» **About this task**
Leaving out the pictures, print exactly the lines from the one holding "[00:00:01.60]" to the last line of the entries below, both included, and nothing more.

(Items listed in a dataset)
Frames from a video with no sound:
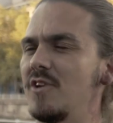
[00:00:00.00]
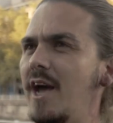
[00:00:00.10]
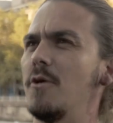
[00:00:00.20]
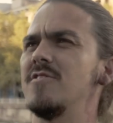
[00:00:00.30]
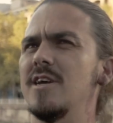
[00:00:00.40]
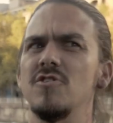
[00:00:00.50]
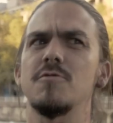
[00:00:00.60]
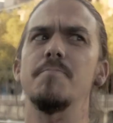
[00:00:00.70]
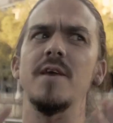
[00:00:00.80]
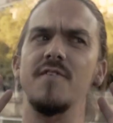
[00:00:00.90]
So yeah, I would say
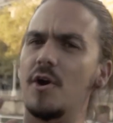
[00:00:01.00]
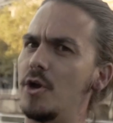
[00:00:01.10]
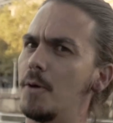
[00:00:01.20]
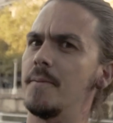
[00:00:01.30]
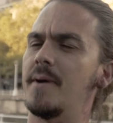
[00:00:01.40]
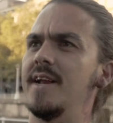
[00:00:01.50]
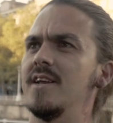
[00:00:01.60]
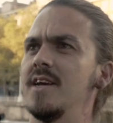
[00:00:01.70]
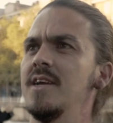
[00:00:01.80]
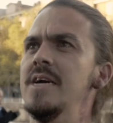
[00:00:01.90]
just be very
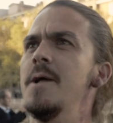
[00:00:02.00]
open-minded.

» **Response to this exercise**
[00:00:01.60]
[00:00:01.70]
[00:00:01.80]
[00:00:01.90]
just be very
[00:00:02.00]
open-minded.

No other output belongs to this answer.